IngaleAnkur10's blog

By IngaleAnkur10, history, 13 days ago, In English,

I tried this problem: https://codeforces.com/contest/1136/problem/D.
And came up with a solution similar to the solution in the editorial.
But I first submitted my Python code in both Python3 and PyPy3 and had TLE.
But when I submitted an ALMOST equivalent code in C++, it got accepted.
I wonder what's wrong in my python code or is it the compiler's/interpreter's doing?

Python Code 1 : https://codeforces.com/contest/1136/submission/51256343.
Python Code 2 : https://codeforces.com/contest/1136/submission/51262124.
C++ code: https://codeforces.com/contest/1136/submission/51257855.

Thanks in advance.

 
 
 
 
  • Vote: I like it  
  • -6
  • Vote: I do not like it  

»
13 days ago, # |
  Vote: I like it +36 Vote: I do not like it

Erm. Didn't you know that python runs slower than my grandma can crawl?

  • »
    »
    13 days ago, # ^ |
    Rev. 2   Vote: I like it 0 Vote: I do not like it

    Yeah, you are right! But I have been using Python for a long time and feel that this problem is more than just a comparison between the speeds of two.

    • »
      »
      »
      13 days ago, # ^ |
        Vote: I like it 0 Vote: I do not like it

      If you want to deeply understand the reason behind the empirical speed of both languages, you are gonna have to study compilers and programming languages.

»
13 days ago, # |
  Vote: I like it 0 Vote: I do not like it

C++ is a lot faster than Python, so there are some problems which you can't solve in Python because it's not fast enough. I think that's the problem.

  • »
    »
    13 days ago, # ^ |
      Vote: I like it 0 Vote: I do not like it

    Are you sure that's the only problem? Because I usually solve problems in PyPy3/Python and never had such problem.

    • »
      »
      »
      13 days ago, # ^ |
        Vote: I like it 0 Vote: I do not like it

      I'm not sure, but I think Python can do about 10^6 operations in a second. I saw your Python code and, correct me if I'm wrong, but I think the time complexity of your code is not good enough if you use Python.

      • »
        »
        »
        »
        13 days ago, # ^ |
          Vote: I like it 0 Vote: I do not like it

        Can you explain how the time complexity is not good enough?

    • »
      »
      »
      12 days ago, # ^ |
        Vote: I like it +8 Vote: I do not like it

      I'm just saying, you seem really stubborn about using Python/PyPy for your solutions. This is really going to be a problem for harder problems, when the model solution uses about $$$10^8$$$ operations and no amount of PyPy optimization will help. The setters don't even guarantee that all problems can be solved in TL with Python.

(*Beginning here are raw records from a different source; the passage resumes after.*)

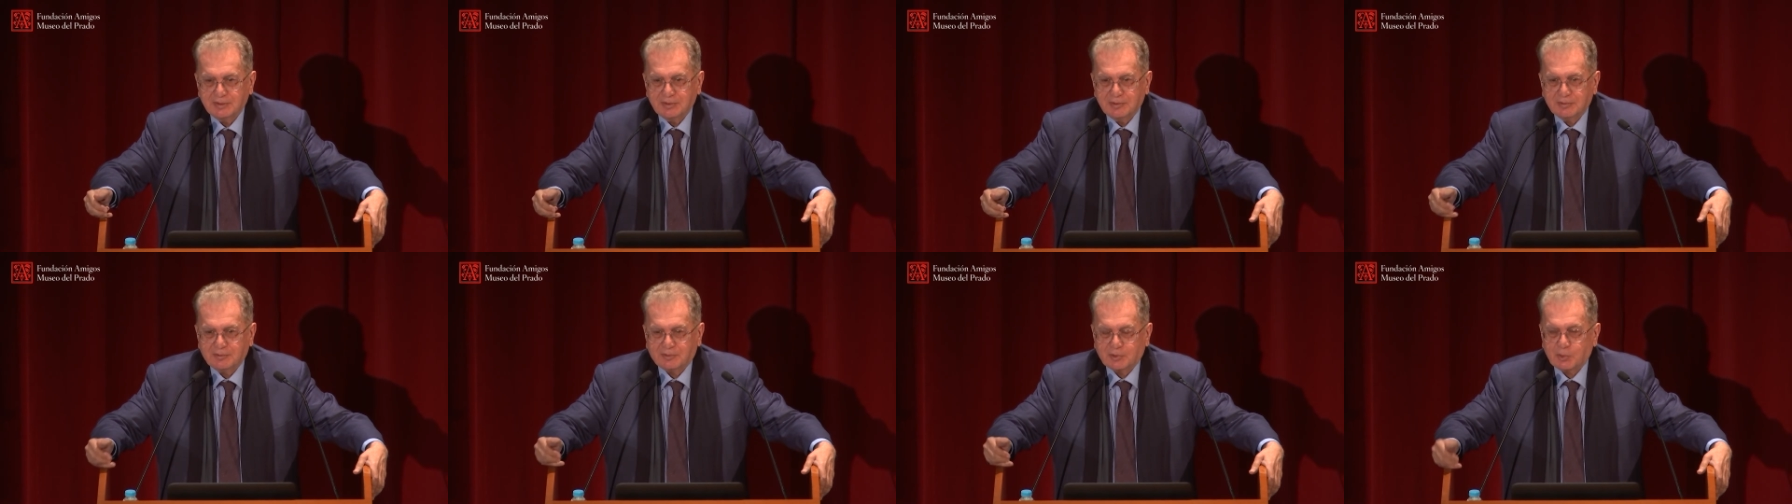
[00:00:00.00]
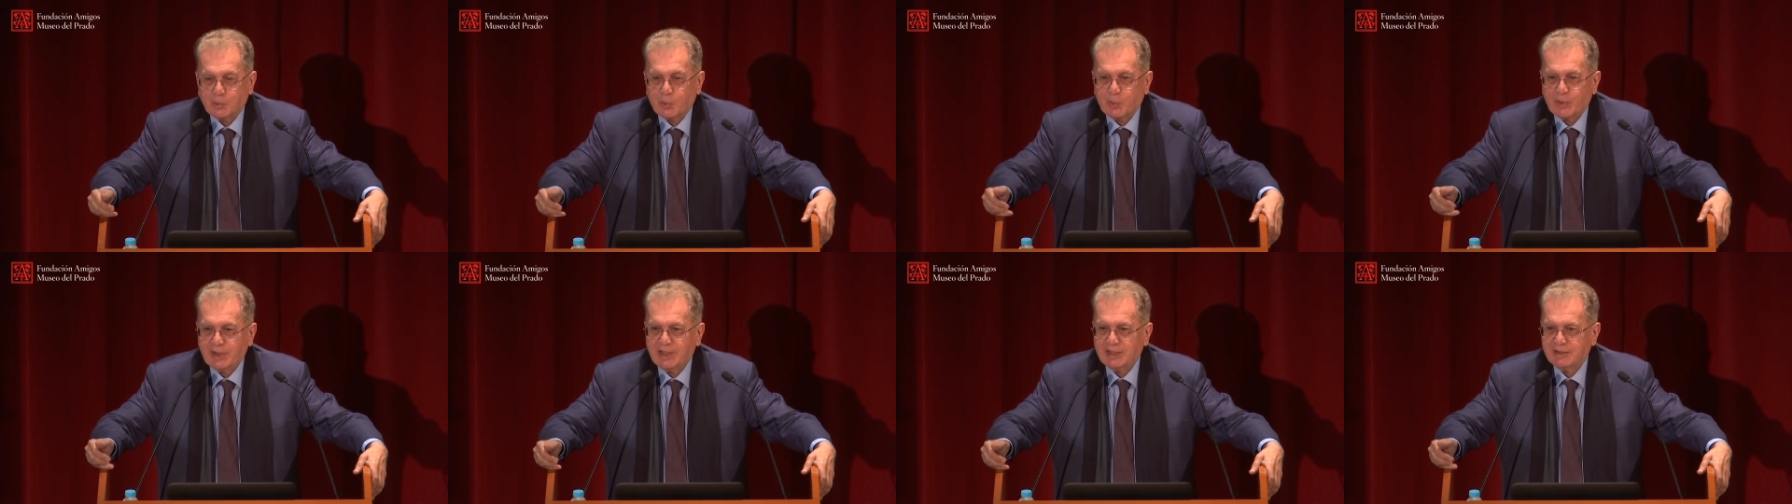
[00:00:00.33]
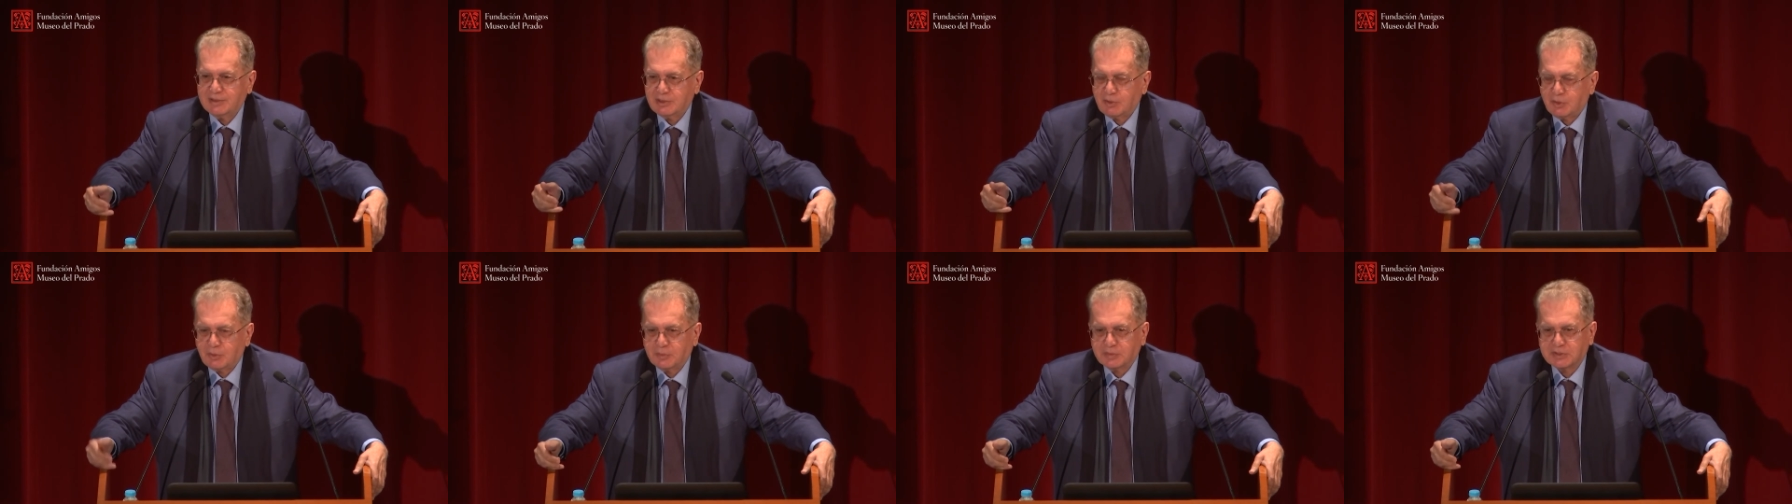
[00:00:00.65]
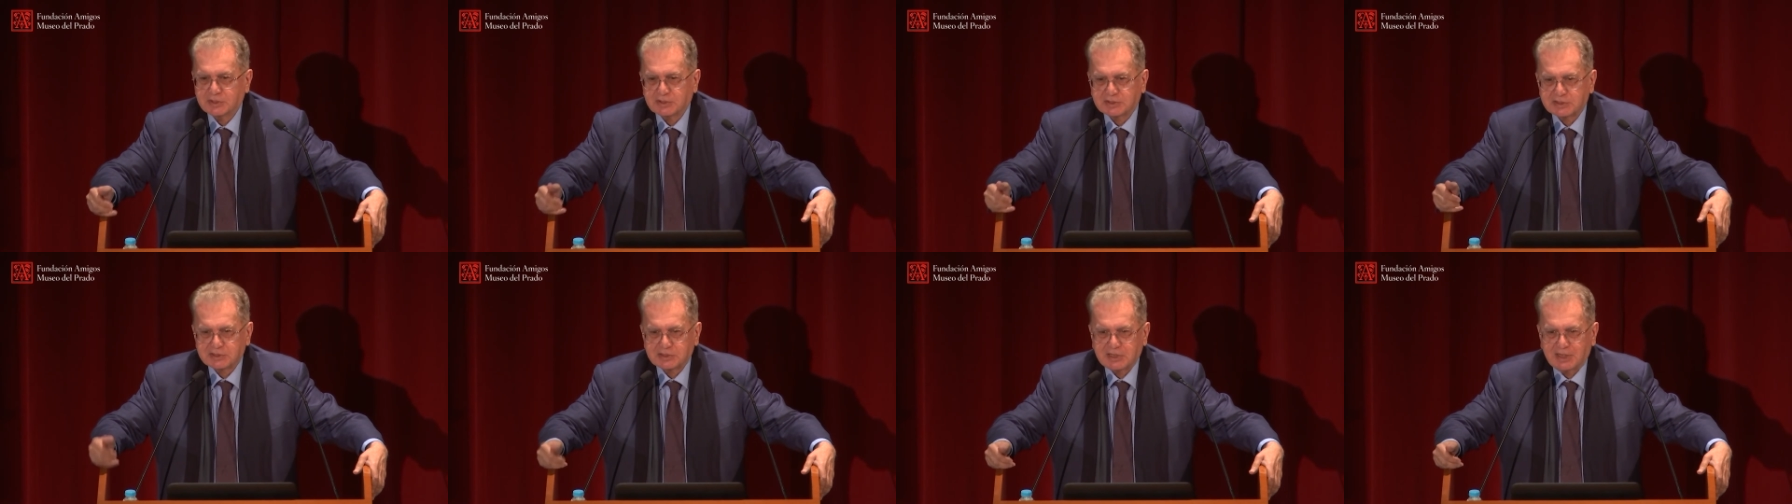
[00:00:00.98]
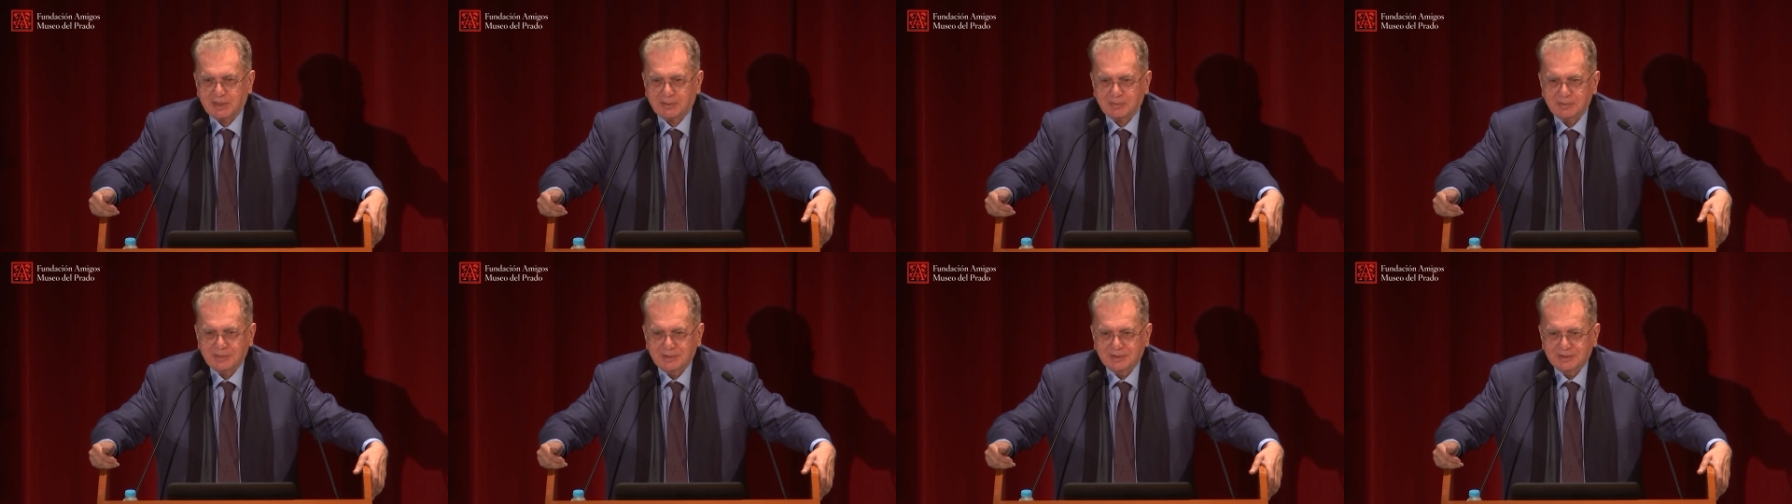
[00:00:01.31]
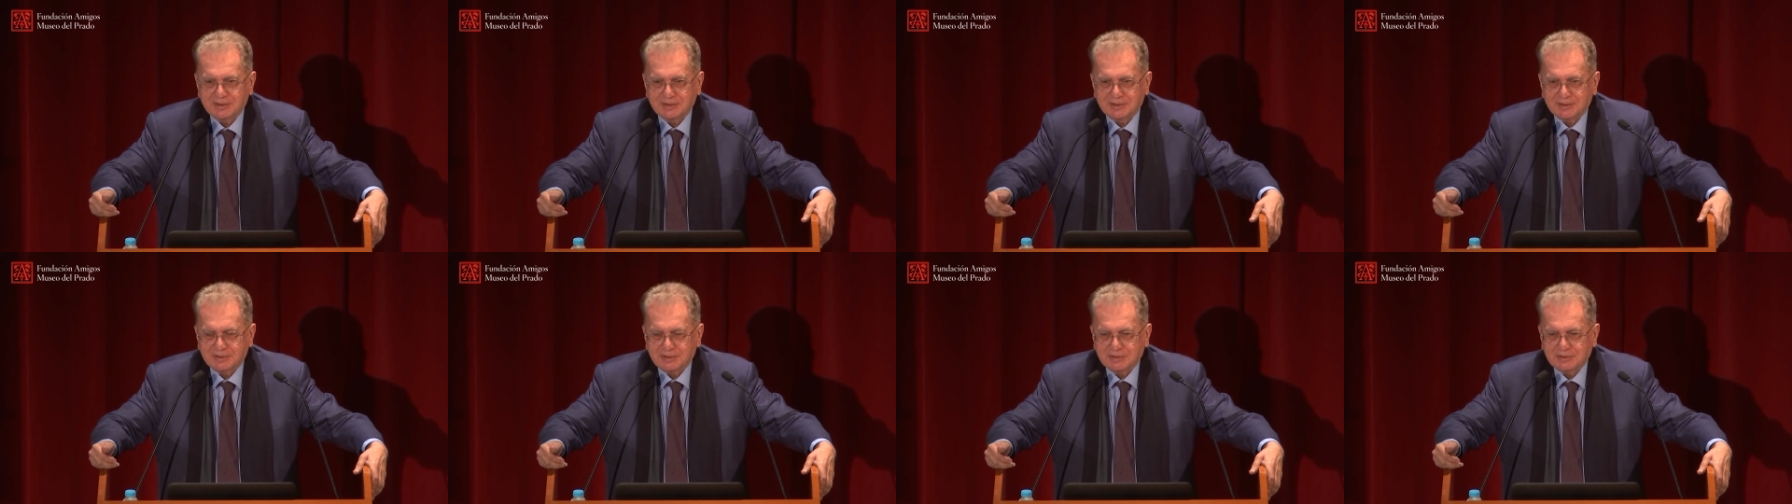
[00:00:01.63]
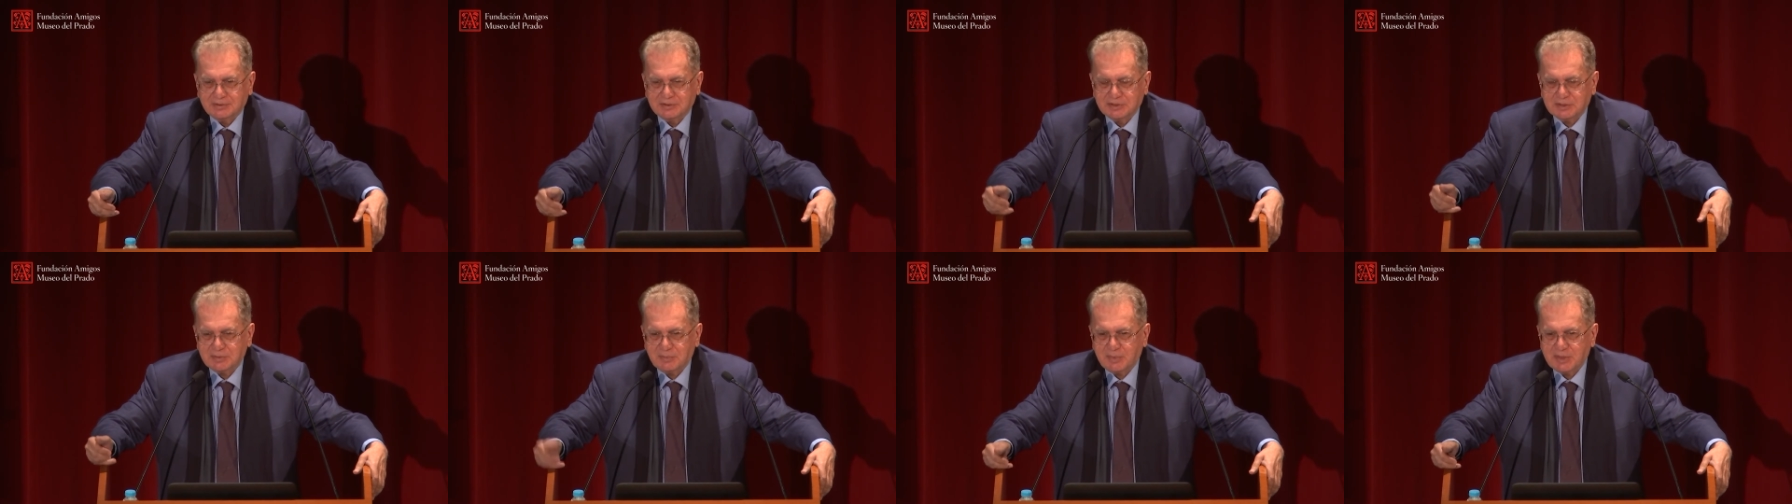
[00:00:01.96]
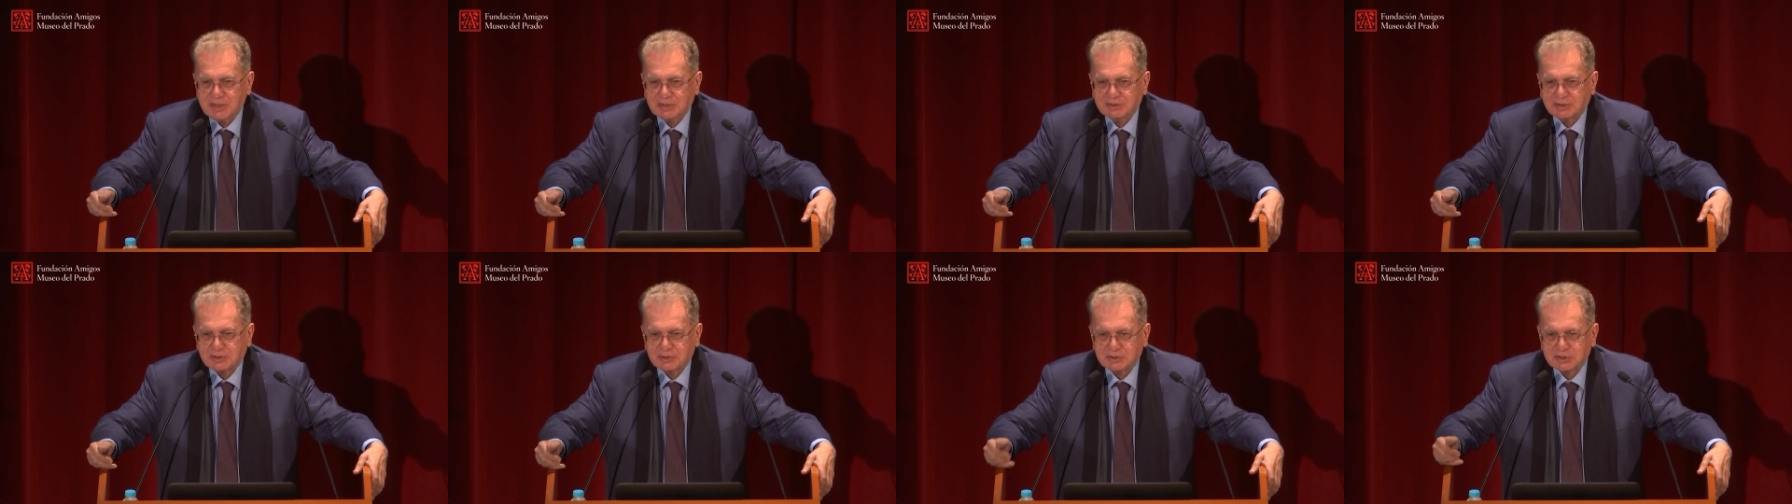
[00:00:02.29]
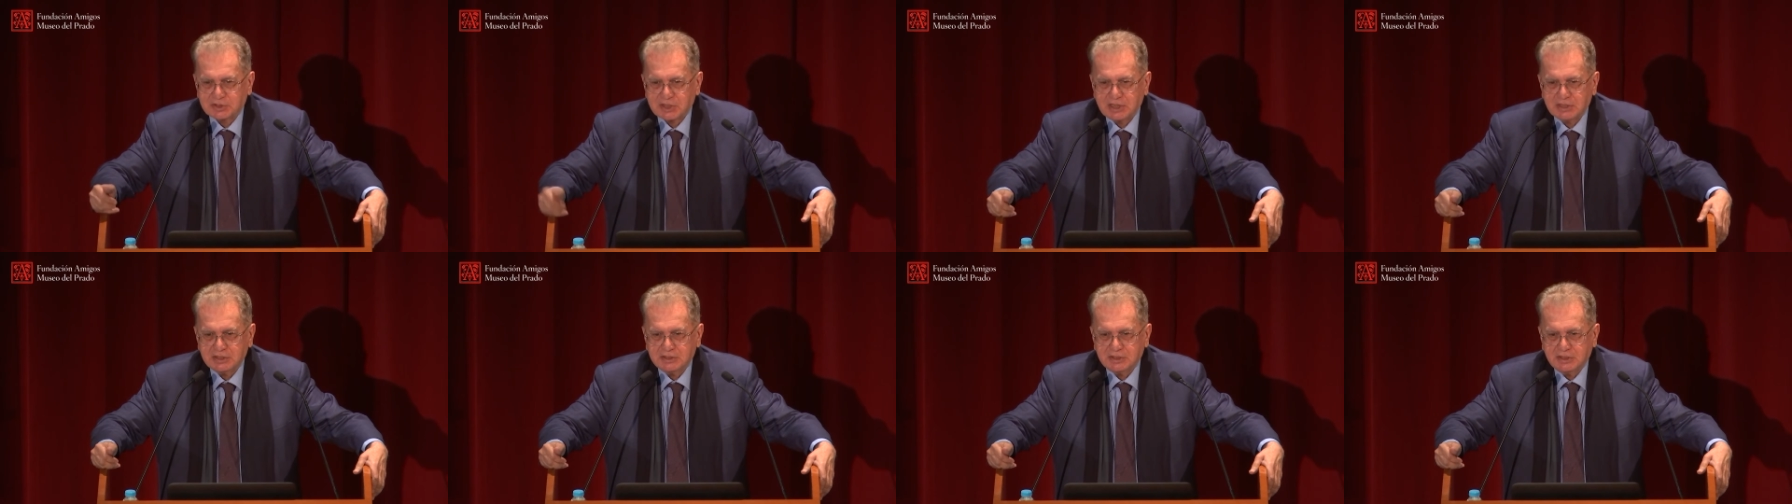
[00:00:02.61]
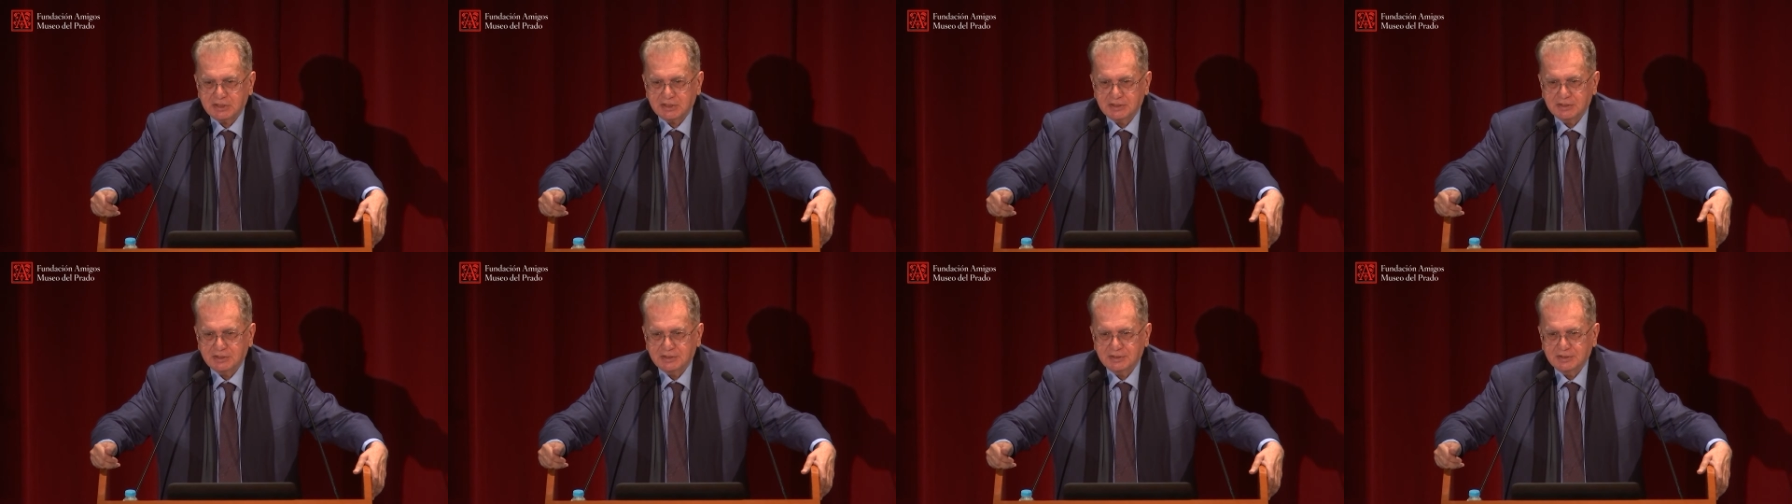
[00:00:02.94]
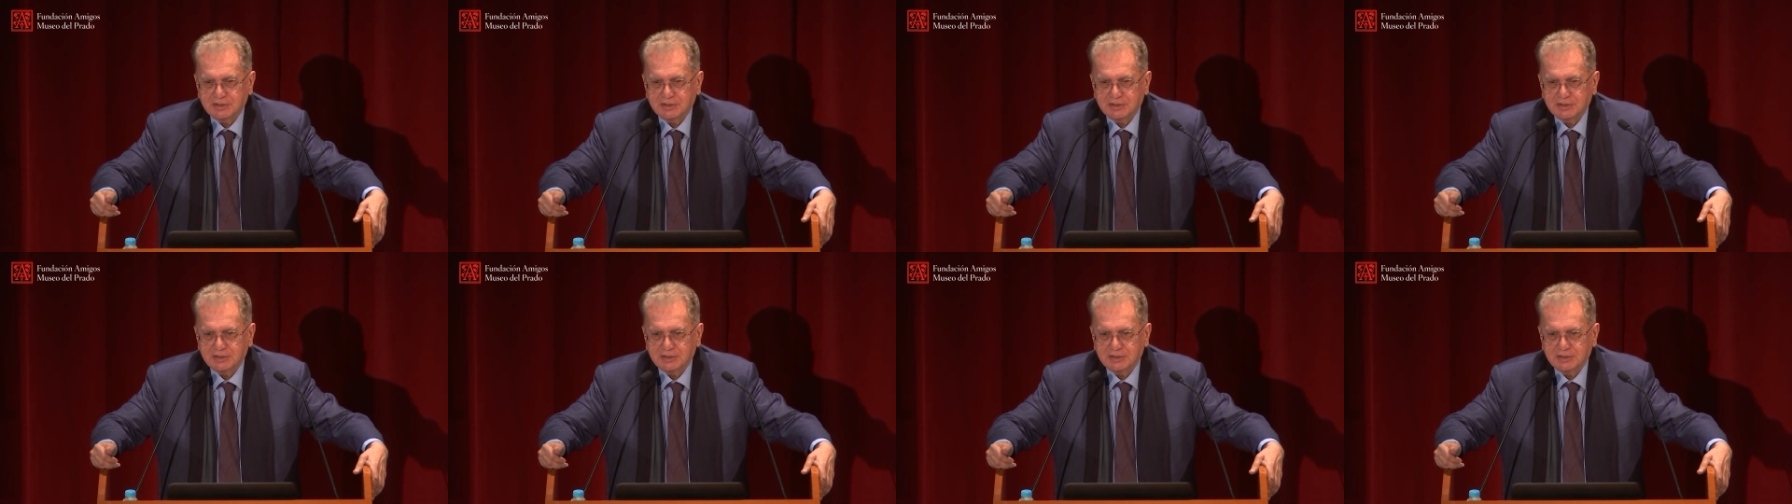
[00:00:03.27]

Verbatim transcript: from where the objects come. Tibet or China,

      If you are serious about solving more problems, you are going to have to switch to C++ or Java eventually.

»
13 days ago, # |
  Vote: I like it +37 Vote: I do not like it

Firstly pretty much always use pypy, it is a lot quicker than cpython in pretty much every way.

But the actual reason you get TLE is that the built in IO is very slow, especially when you have to read in multiple lines. One way to speed up the input is to do

input = io.BytesIO(os.read(0, os.fstat(0).st_size)).readline

This reads in the input once, and then stores it in a stream. This one-liner will speed up your code immensely. With it your code runs in 1044 ms. There are also similar tricks you can do to speed up the output, but that wasn't necessary in this case.

  • »
    »
    12 days ago, # ^ |
      Vote: I like it 0 Vote: I do not like it

    Thanks a lot! Also, can you give me some resources to other tricks to speed up io?

    • »
      »
      »
      12 days ago, # ^ |
      Rev. 2   Vote: I like it +8 Vote: I do not like it

      Most of the tricks I've been using just comes from me and c1729 trying out different methods. He has got a guide but I think it might be a bit outdated at this time.

      About IO, as a general rule of thumb, read the entire input in one go, write the entire output in one go. IO in python doesn't have to be slow, it is just the built in stuff that is slow. For example take this huge IO SPOJ problem. I've been able to do it in 0.10 s on pypy, while the quickest Java solution takes 0.17 s.

      I think that for input using

      input = io.BytesIO(os.read(0, os.fstat(0).st_size)).readline

      will be good enough for most problems. And for output I think that using the pypy feature __pypy__.builders.StringBuilder is very good. Here is an example of using a string builder for output:

      import os,sys,__pypy__
      
      out = __pypy__.builders.StringBuilder()
      A = [137]*10000000
      for a in A:
          out.append(str(a))
          out.append(' ')
      
      if sys.version_info[0] < 3:
          os.write(1,out.build())
      else:
          os.write(1,out.build().encode())
      

      This takes around $$$420 \mathrm{ms}$$$ in pypy3 and $$$200 \mathrm{ms}$$$ in pypy2. (this is including the upstart time of around 100 ms that pypy got, so the print especially in pypy2 is super quick).

      The reason why pypy2 is quicker is that python 2 uses bytestrings but in python 3 they've switched from using bytestrings to using unicode-strings by default, this drastically slows down the IO. So in python3 you have to manually switch to using bytestrings in order to get fast IO (this is done with .encode(), but unfortunately encode is pretty slow). Bytestrings are also one of the reasons os.read is so quick.

      Using these methods you should see drastically better speeds in heavy IO problems.

      • »
        »
        »
        »
        12 days ago, # ^ |
          Vote: I like it +11 Vote: I do not like it

        Thanks, updated the blog post with our most recent io techniques and some explanations.

      • »
        »
        »
        »
        12 days ago, # ^ |
          Vote: I like it 0 Vote: I do not like it

        That was really helpful. Thank you so much.